▶ _What the task requires_: Print every entry word for word, but omit the pictures.

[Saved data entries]
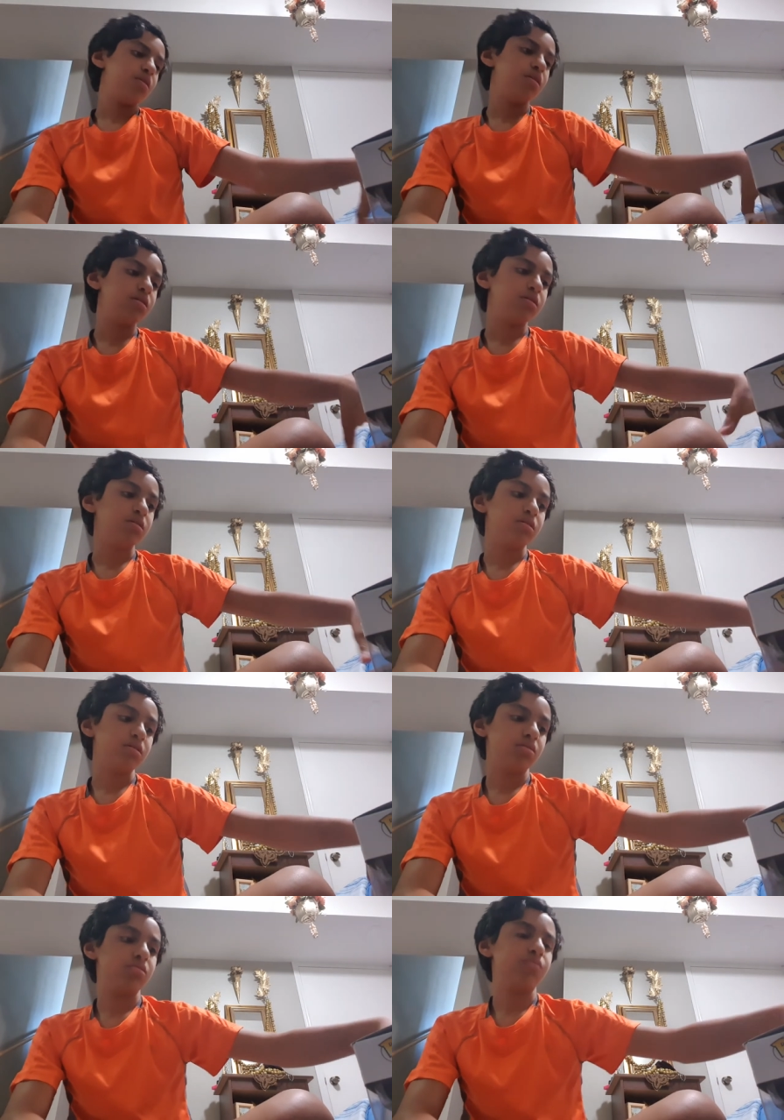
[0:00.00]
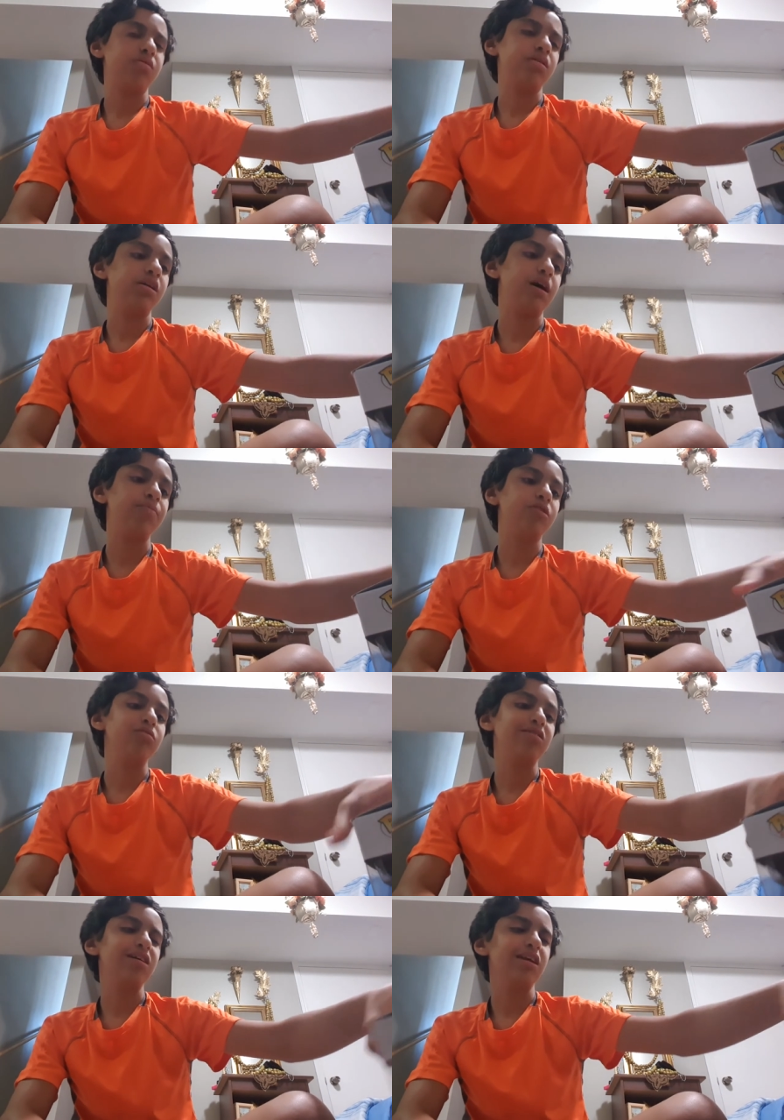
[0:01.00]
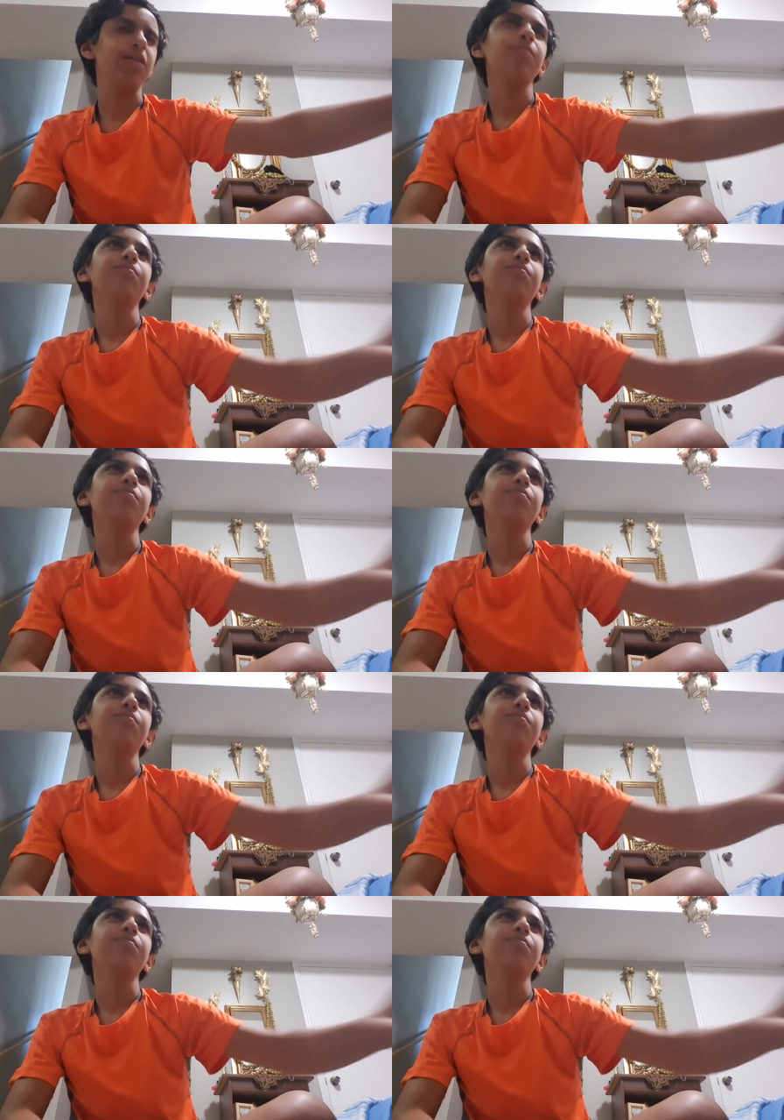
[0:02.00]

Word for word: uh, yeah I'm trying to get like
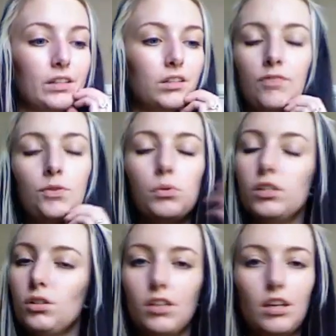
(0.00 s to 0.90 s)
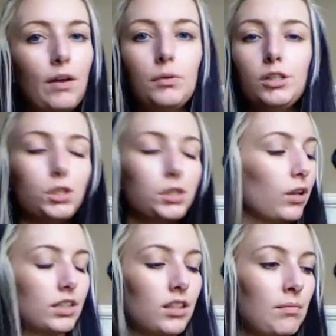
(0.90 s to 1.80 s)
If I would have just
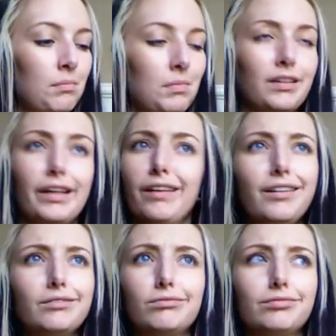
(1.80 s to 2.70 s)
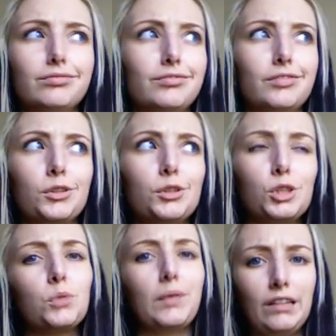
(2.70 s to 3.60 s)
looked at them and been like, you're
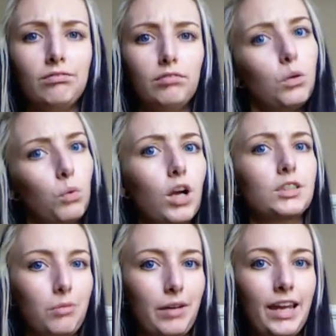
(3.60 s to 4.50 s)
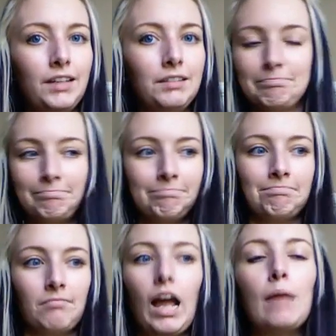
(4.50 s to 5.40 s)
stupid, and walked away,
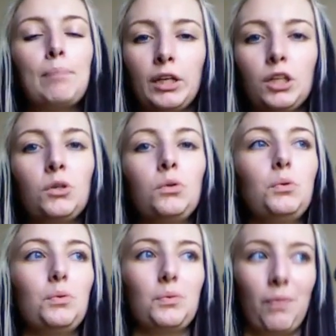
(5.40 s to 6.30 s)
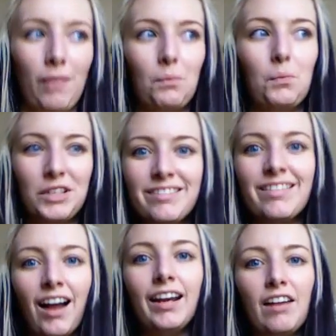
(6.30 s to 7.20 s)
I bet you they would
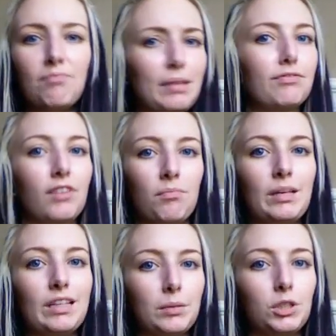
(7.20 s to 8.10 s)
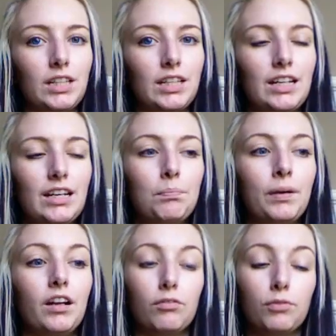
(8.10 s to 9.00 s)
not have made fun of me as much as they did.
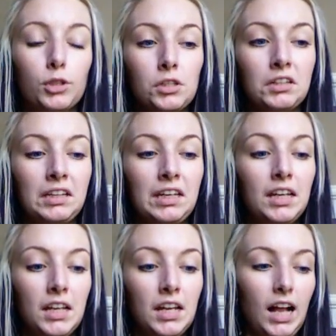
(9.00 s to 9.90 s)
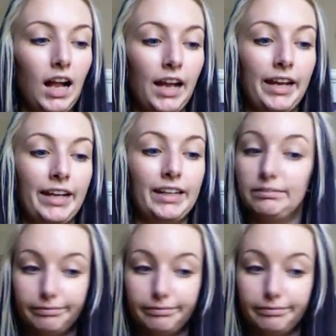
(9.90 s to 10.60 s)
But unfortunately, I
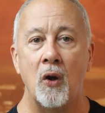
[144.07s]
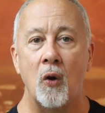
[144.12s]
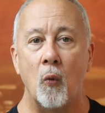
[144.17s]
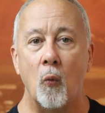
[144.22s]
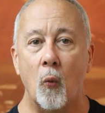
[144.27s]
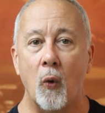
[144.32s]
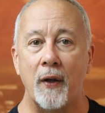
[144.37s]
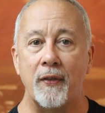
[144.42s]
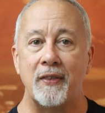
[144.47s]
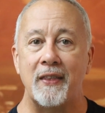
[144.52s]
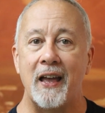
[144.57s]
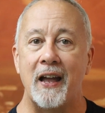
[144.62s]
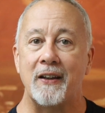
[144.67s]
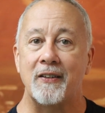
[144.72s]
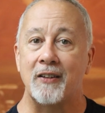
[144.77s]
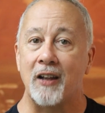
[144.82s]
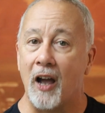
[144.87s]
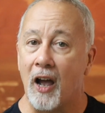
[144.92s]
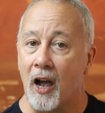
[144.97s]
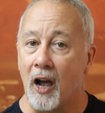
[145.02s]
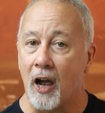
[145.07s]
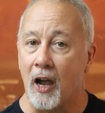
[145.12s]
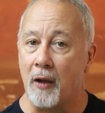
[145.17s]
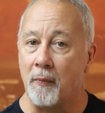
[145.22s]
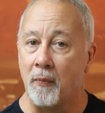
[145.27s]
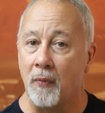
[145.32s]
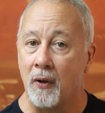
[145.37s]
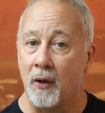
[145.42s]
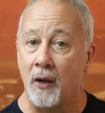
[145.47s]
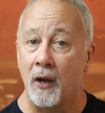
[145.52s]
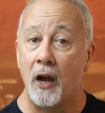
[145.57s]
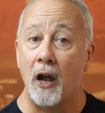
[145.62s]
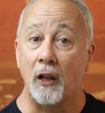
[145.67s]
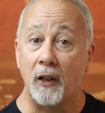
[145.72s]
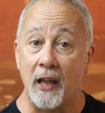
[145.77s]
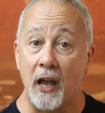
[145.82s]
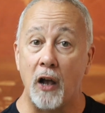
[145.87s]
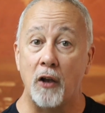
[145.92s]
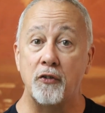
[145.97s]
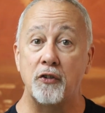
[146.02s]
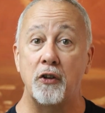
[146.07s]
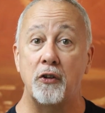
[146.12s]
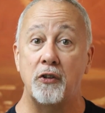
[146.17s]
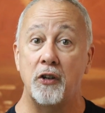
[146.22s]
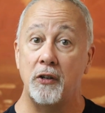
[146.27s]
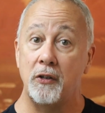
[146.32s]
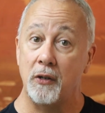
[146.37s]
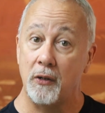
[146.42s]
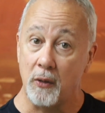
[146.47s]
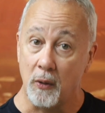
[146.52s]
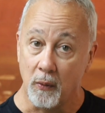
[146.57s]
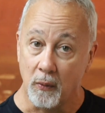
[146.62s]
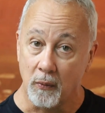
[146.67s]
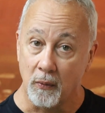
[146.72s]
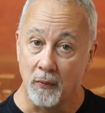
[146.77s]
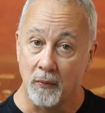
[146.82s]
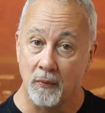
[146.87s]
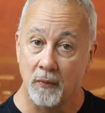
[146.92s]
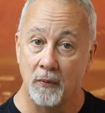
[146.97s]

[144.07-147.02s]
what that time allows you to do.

▶ _Task response_:
[0:00.00]
[0:01.00]
[0:02.00]

Word for word: uh, yeah I'm trying to get like
(0.00 s to 0.90 s)
(0.90 s to 1.80 s)
If I would have just
(1.80 s to 2.70 s)
(2.70 s to 3.60 s)
looked at them and been like, you're
(3.60 s to 4.50 s)
(4.50 s to 5.40 s)
stupid, and walked away,
(5.40 s to 6.30 s)
(6.30 s to 7.20 s)
I bet you they would
(7.20 s to 8.10 s)
(8.10 s to 9.00 s)
not have made fun of me as much as they did.
(9.00 s to 9.90 s)
(9.90 s to 10.60 s)
But unfortunately, I
[144.07s]
[144.12s]
[144.17s]
[144.22s]
[144.27s]
[144.32s]
[144.37s]
[144.42s]
[144.47s]
[144.52s]
[144.57s]
[144.62s]
[144.67s]
[144.72s]
[144.77s]
[144.82s]
[144.87s]
[144.92s]
[144.97s]
[145.02s]
[145.07s]
[145.12s]
[145.17s]
[145.22s]
[145.27s]
[145.32s]
[145.37s]
[145.42s]
[145.47s]
[145.52s]
[145.57s]
[145.62s]
[145.67s]
[145.72s]
[145.77s]
[145.82s]
[145.87s]
[145.92s]
[145.97s]
[146.02s]
[146.07s]
[146.12s]
[146.17s]
[146.22s]
[146.27s]
[146.32s]
[146.37s]
[146.42s]
[146.47s]
[146.52s]
[146.57s]
[146.62s]
[146.67s]
[146.72s]
[146.77s]
[146.82s]
[146.87s]
[146.92s]
[146.97s]

[144.07-147.02s]
what that time allows you to do.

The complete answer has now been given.